OTTAWA — The Liberals were warned on the eve of an election year about the political consequences of following through on a four-year-old campaign promise to review the employment insurance system, newly released documents show.
Prime Minister Justin Trudeau had asked one of his senior ministers to conduct a sweeping review of the social safety net program to come up with ways to adapt EI to changing labour force demands.
The program hasn’t had a review in more than two decades, during which time it has become more complex while the number of people qualifying for benefits has dropped.
Documents provided to Social Development Minister Jean-Yves Duclos late last year warned about how a detailed review could drum up “significant expectations” on the Liberals to enact very costly changes to the program, tailored to each group’s priorities.
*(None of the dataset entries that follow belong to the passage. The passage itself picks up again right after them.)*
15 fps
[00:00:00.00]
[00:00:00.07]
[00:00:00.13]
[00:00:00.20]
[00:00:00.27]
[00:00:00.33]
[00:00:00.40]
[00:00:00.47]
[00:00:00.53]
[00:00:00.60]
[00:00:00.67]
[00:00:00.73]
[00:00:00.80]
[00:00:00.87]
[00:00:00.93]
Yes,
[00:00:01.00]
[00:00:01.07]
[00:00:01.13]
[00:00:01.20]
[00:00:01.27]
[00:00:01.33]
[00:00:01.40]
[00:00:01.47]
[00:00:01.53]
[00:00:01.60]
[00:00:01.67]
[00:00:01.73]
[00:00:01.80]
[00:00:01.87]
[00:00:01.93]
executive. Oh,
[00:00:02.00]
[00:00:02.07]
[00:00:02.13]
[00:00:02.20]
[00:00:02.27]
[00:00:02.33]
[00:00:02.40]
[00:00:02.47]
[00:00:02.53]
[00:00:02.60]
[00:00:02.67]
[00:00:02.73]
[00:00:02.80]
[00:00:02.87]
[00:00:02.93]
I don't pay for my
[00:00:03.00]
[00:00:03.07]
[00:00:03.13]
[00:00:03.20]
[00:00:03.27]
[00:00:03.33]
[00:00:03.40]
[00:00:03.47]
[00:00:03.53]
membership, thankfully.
The documents, dated December 2018 and obtained by The Canadian Press under the Access to Information Act, said reconciling and managing “different and sometimes conflicting priorities” from stakeholder groups would be challenging, given that some “may be very costly” or “not in line with the program’s role and objectives.”
Although the Liberals didn’t launch a review as promised, Duclos’ office said the government is always looking for ways to improve the EI system, pointing to changes to parental leave, new family caregiver benefits, easing eligibility for new or returning workers, and a skills training credit — all done over four successive budgets.
Still, the government has heard growing concerns that more people could find themselves unable to access benefits, straining their finances and the economy over time, due to disruptive technology shifts in the labour market. The rise of the so-called ”gig economy,” officials wrote to Duclos, means that “gaps in EI coverage could widen over time.”